DATA TO PROCESS -

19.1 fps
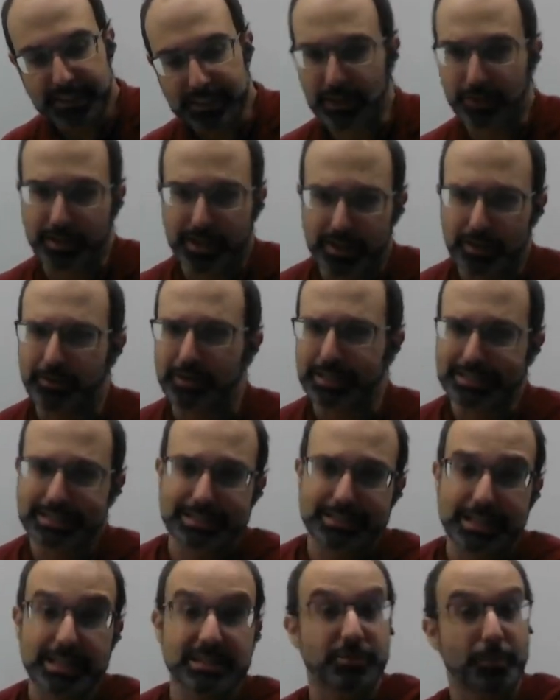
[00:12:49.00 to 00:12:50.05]
All right.
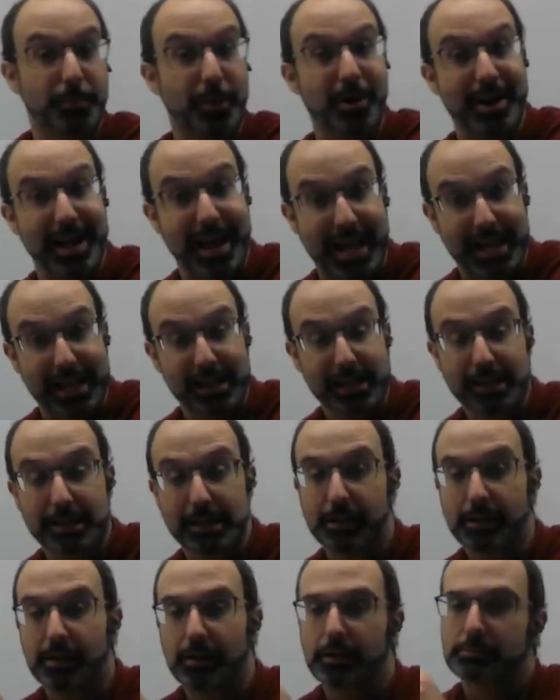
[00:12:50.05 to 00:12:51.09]
That's for part A.
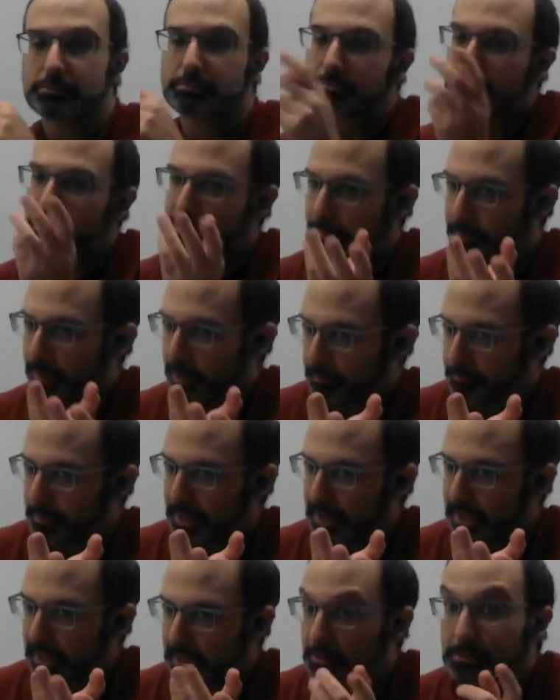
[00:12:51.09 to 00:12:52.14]
There's a part
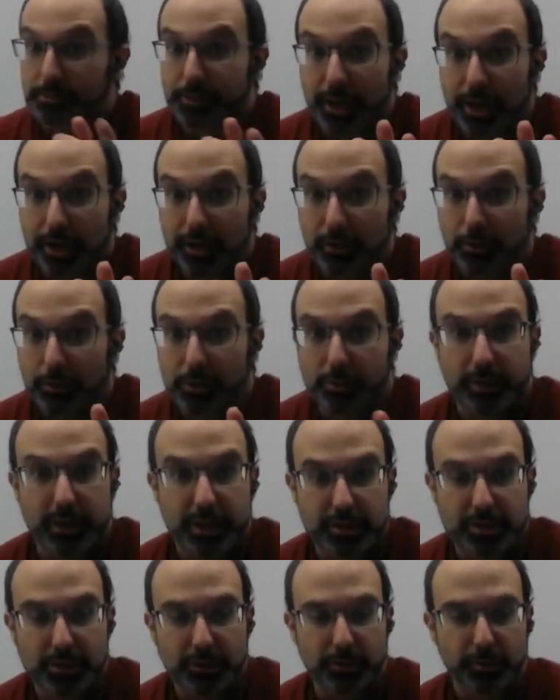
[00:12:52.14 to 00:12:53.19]
B. Oh no, what are we
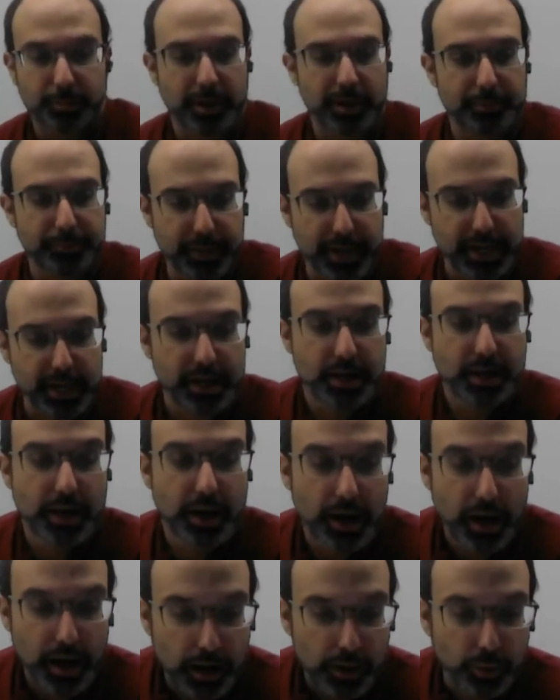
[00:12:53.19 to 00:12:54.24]
going to do? Part B,
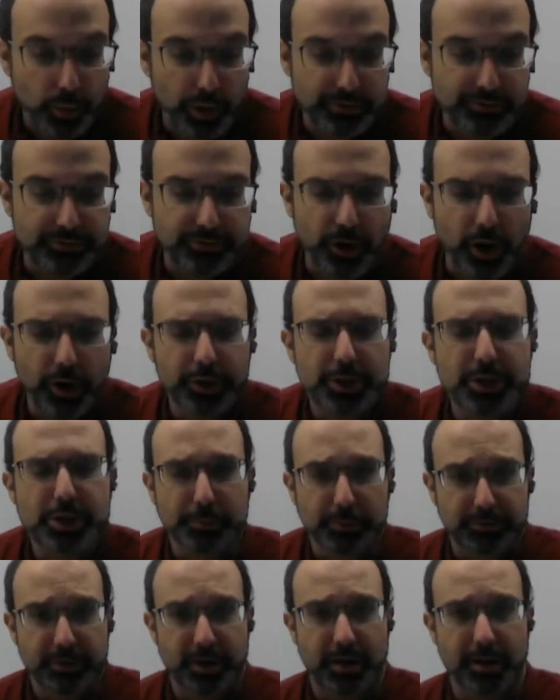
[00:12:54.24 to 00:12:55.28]
what
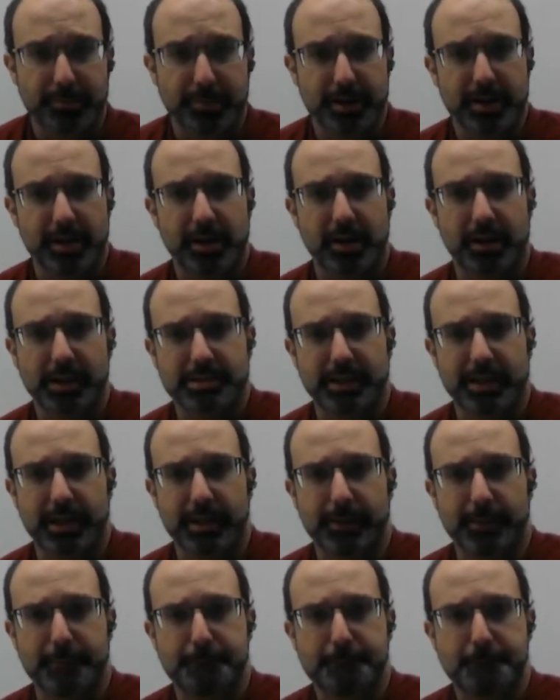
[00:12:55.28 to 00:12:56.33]
volume of carbon
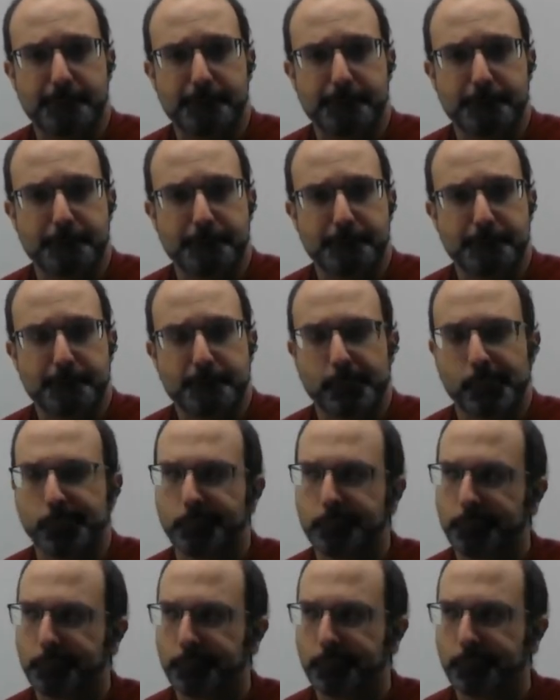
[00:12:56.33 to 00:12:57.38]
dioxide?
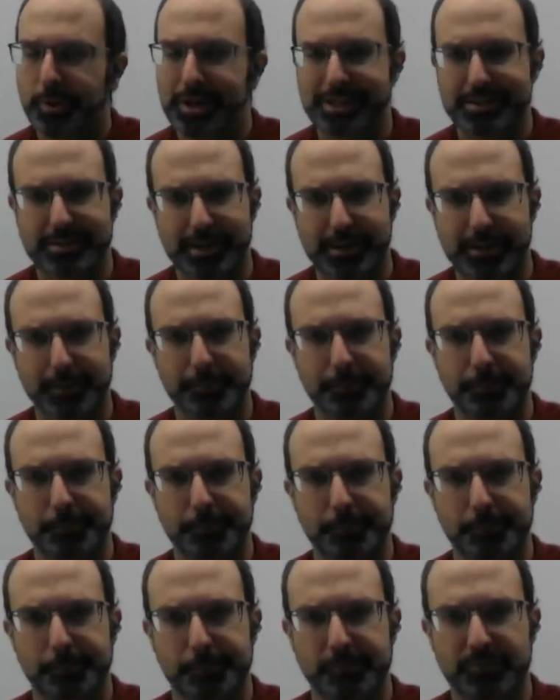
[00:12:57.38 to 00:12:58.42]
Wait a second.
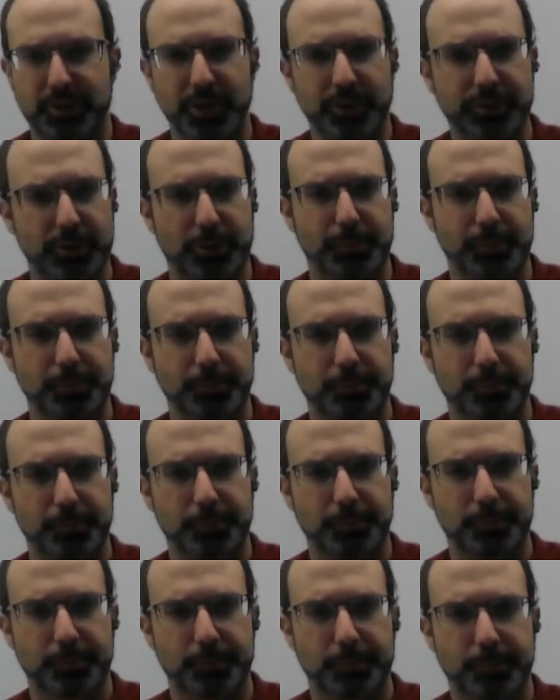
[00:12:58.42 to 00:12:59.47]
Volume?
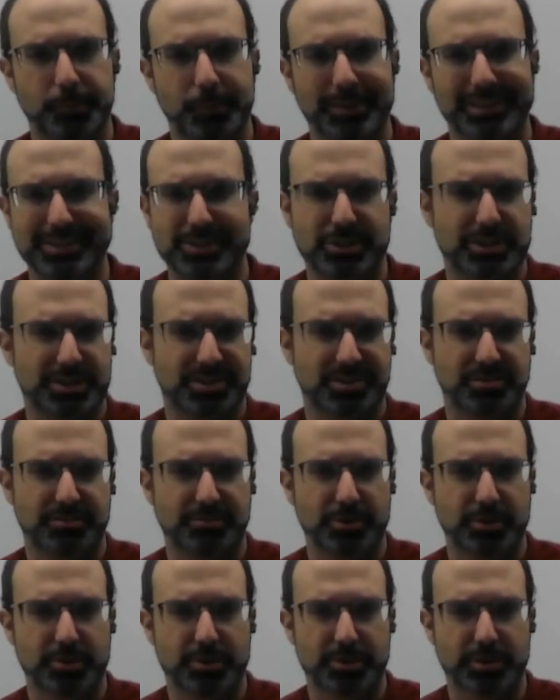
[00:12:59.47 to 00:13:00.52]
That's just a
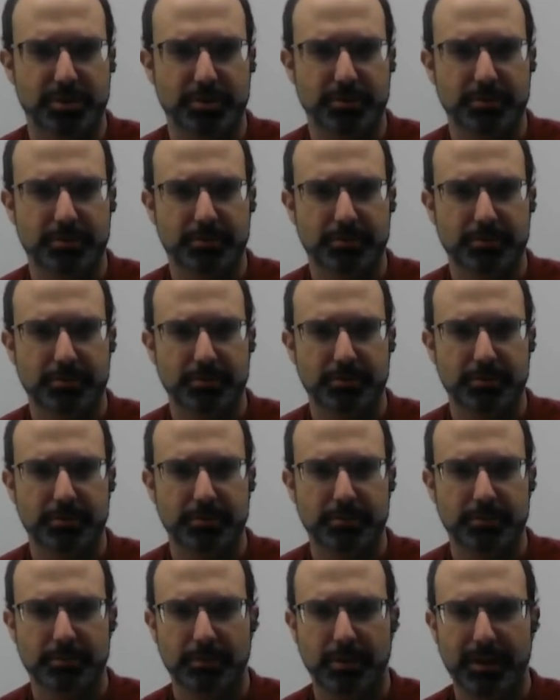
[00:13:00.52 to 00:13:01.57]
conversion.
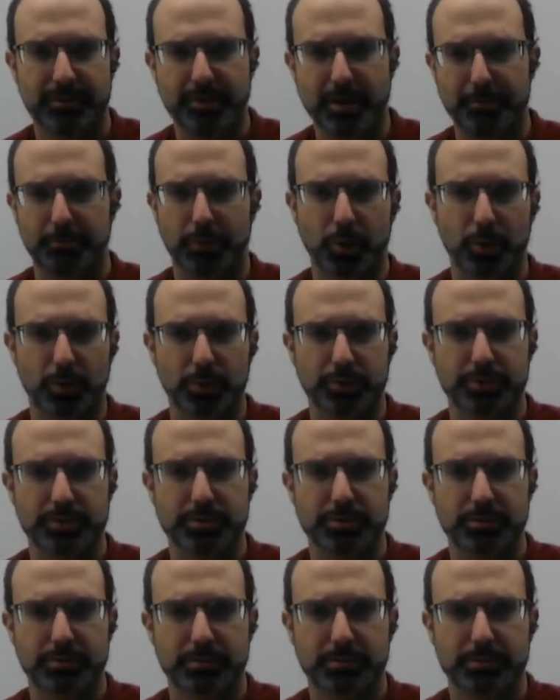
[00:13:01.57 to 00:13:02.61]
I've got
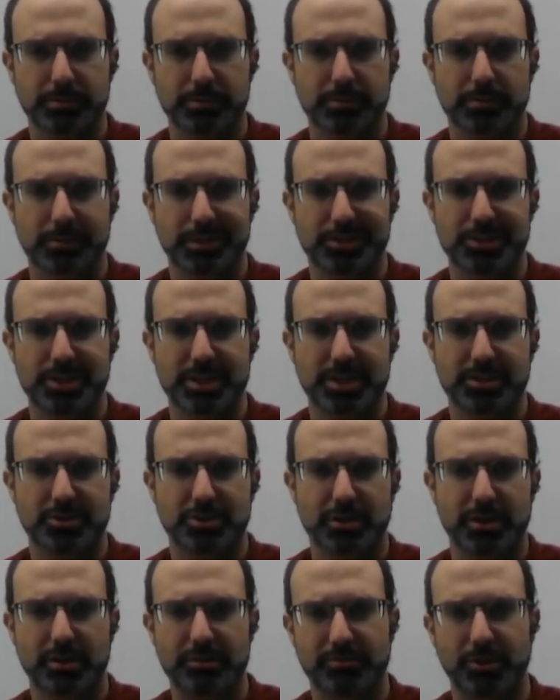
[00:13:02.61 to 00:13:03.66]
moles. I just need to
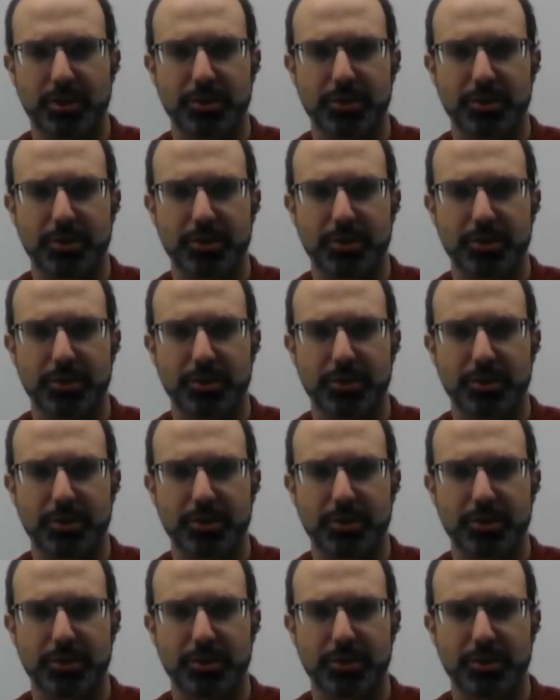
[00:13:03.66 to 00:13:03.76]
turn it into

AIM OF THE EXERCISE -
When you copy the entries above, keep every word exactly and omit the images.

FINISHED TASK -
19.1 fps
[00:12:49.00 to 00:12:50.05]
All right.
[00:12:50.05 to 00:12:51.09]
That's for part A.
[00:12:51.09 to 00:12:52.14]
There's a part
[00:12:52.14 to 00:12:53.19]
B. Oh no, what are we
[00:12:53.19 to 00:12:54.24]
going to do? Part B,
[00:12:54.24 to 00:12:55.28]
what
[00:12:55.28 to 00:12:56.33]
volume of carbon
[00:12:56.33 to 00:12:57.38]
dioxide?
[00:12:57.38 to 00:12:58.42]
Wait a second.
[00:12:58.42 to 00:12:59.47]
Volume?
[00:12:59.47 to 00:13:00.52]
That's just a
[00:13:00.52 to 00:13:01.57]
conversion.
[00:13:01.57 to 00:13:02.61]
I've got
[00:13:02.61 to 00:13:03.66]
moles. I just need to
[00:13:03.66 to 00:13:03.76]
turn it into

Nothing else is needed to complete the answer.